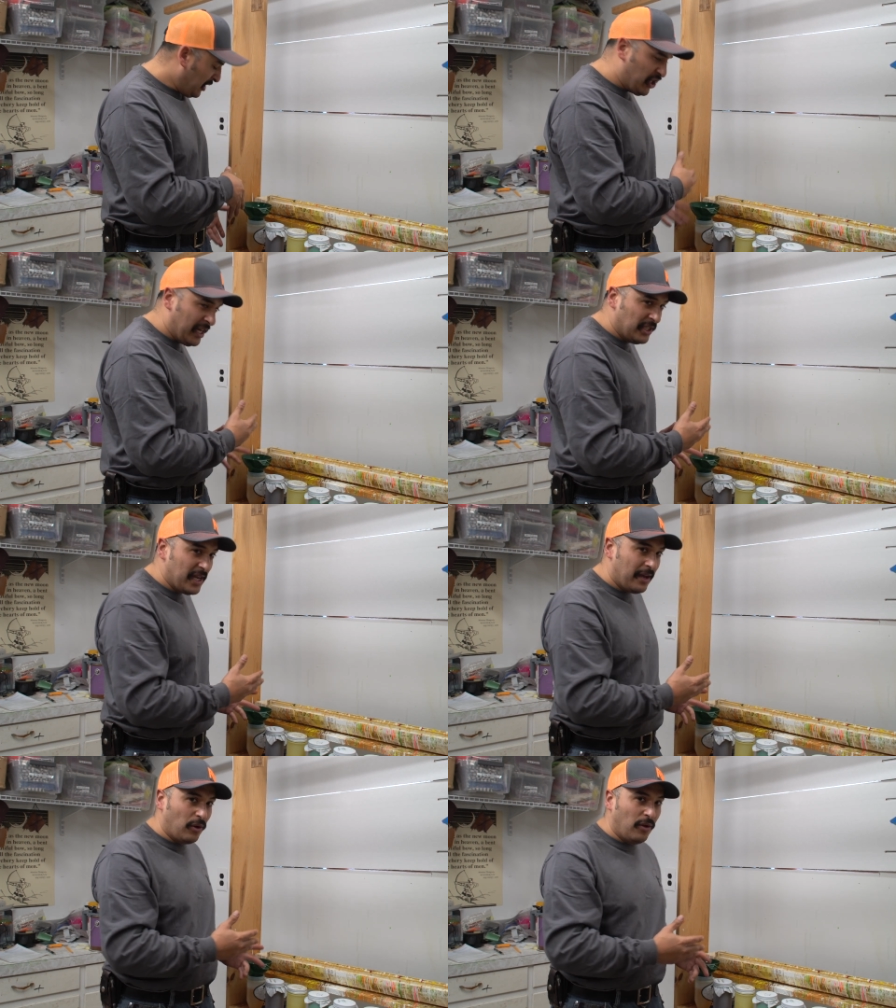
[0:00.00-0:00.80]
change
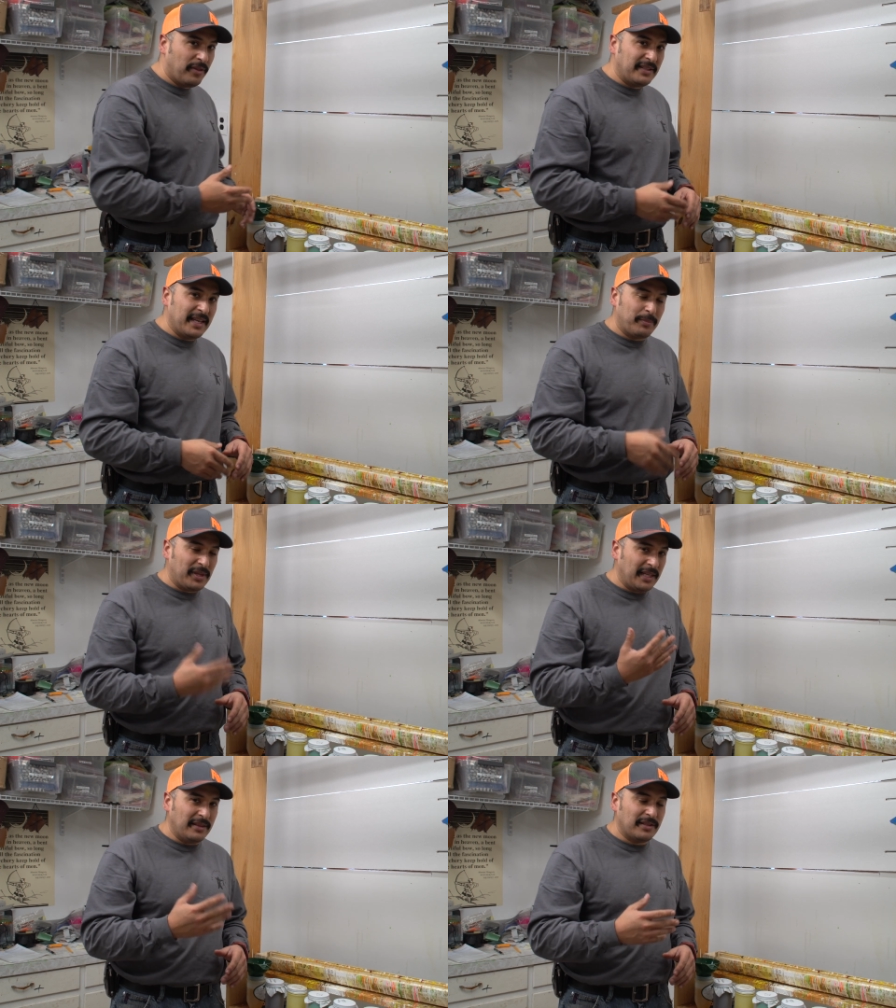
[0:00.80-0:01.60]
out all the
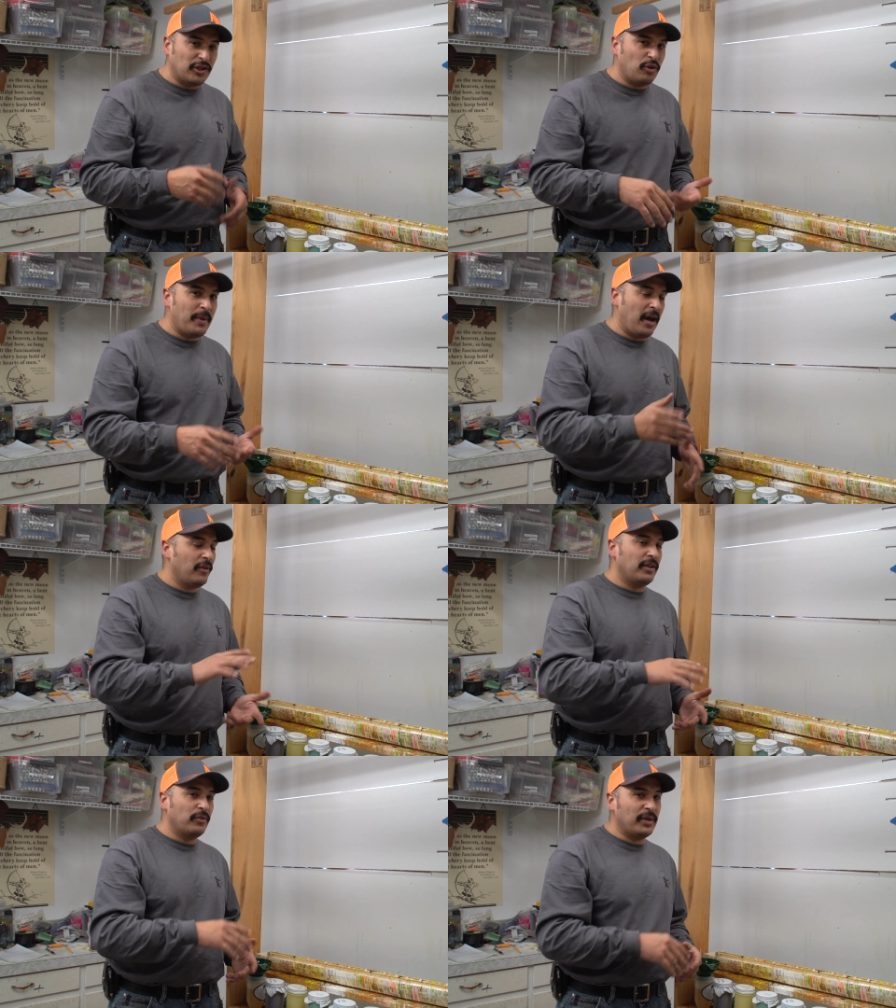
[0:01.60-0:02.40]
dip, clean the tube
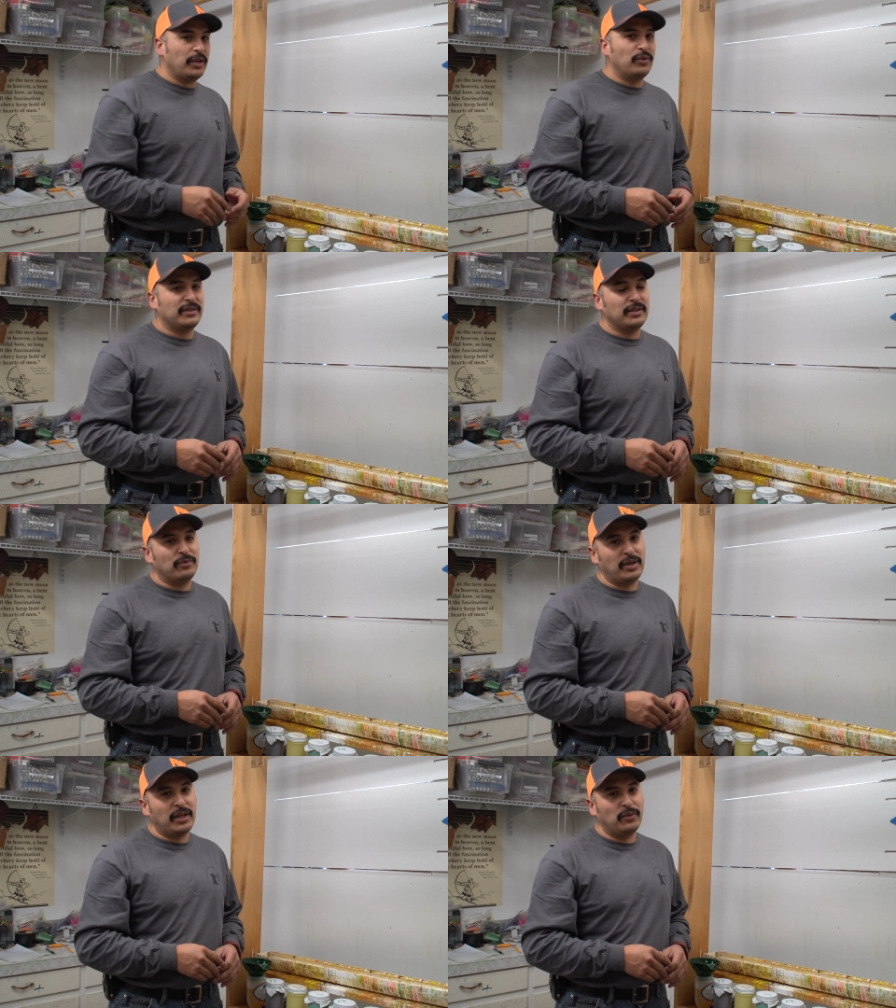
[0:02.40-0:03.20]
out, and then reuse
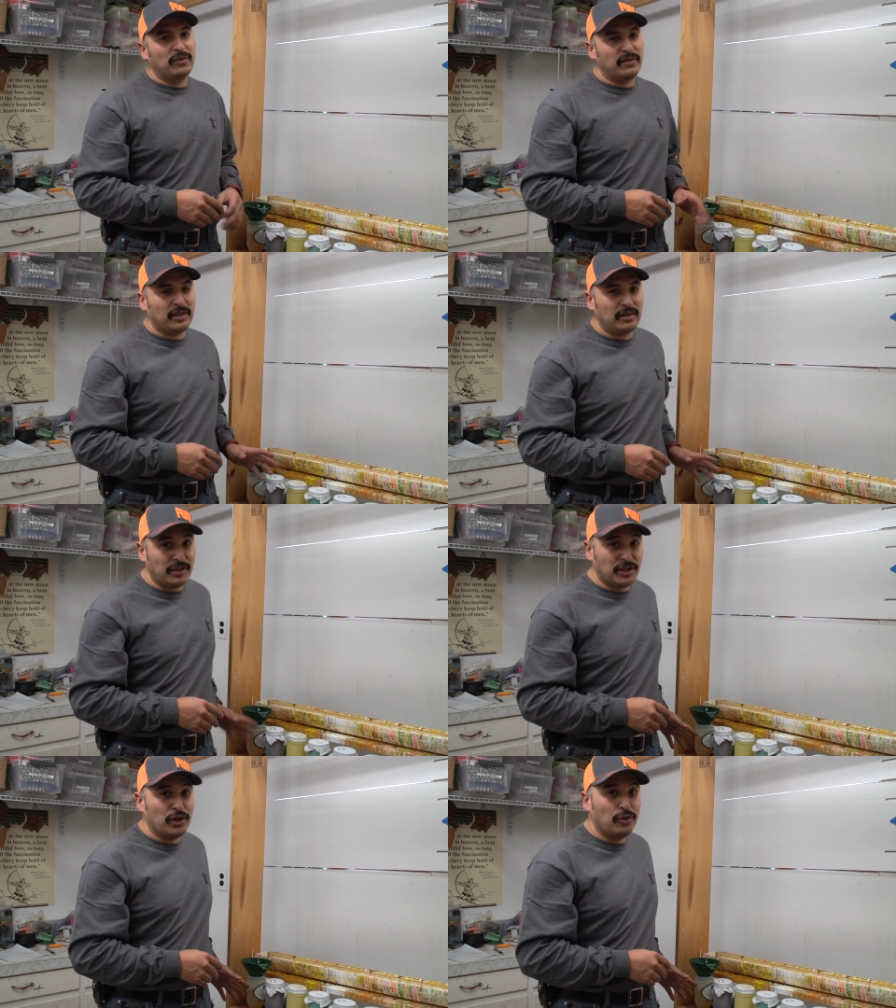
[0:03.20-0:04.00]
it, reuse the,
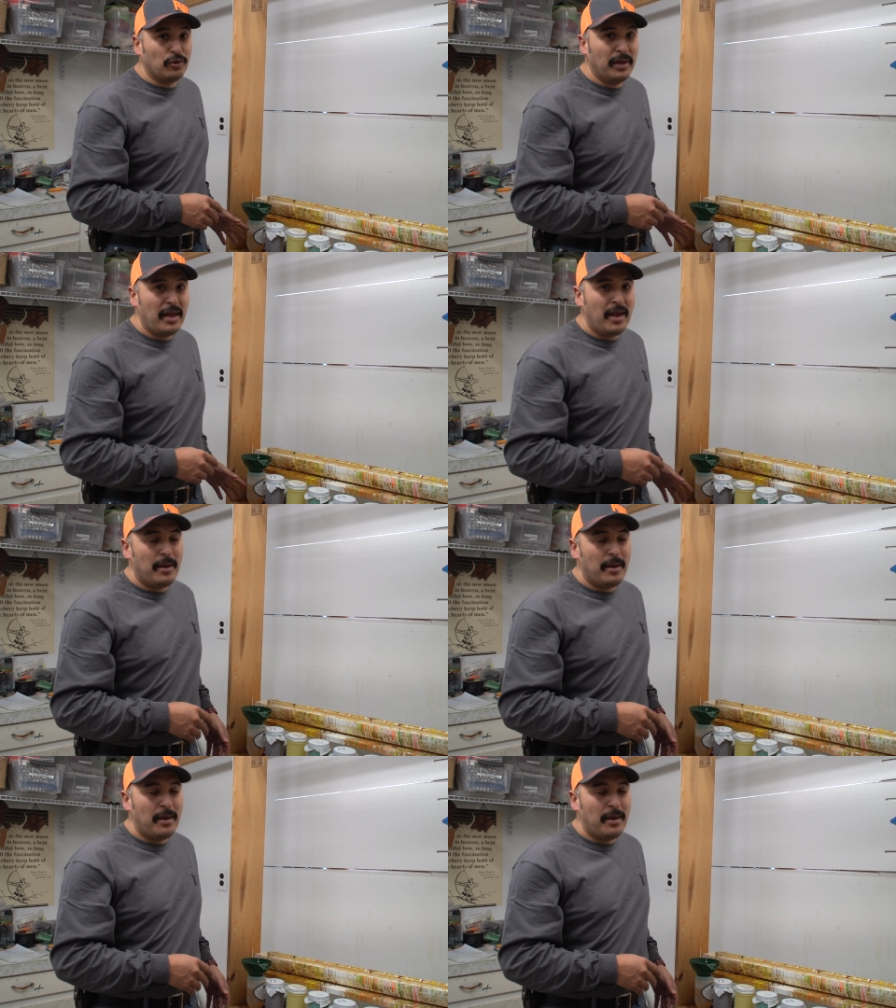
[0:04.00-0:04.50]
the tube.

> _Problem_:
Copy every line of the data exactly as written, excluding the pictures.

> _Result for this task_:
[0:00.00-0:00.80]
change
[0:00.80-0:01.60]
out all the
[0:01.60-0:02.40]
dip, clean the tube
[0:02.40-0:03.20]
out, and then reuse
[0:03.20-0:04.00]
it, reuse the,
[0:04.00-0:04.50]
the tube.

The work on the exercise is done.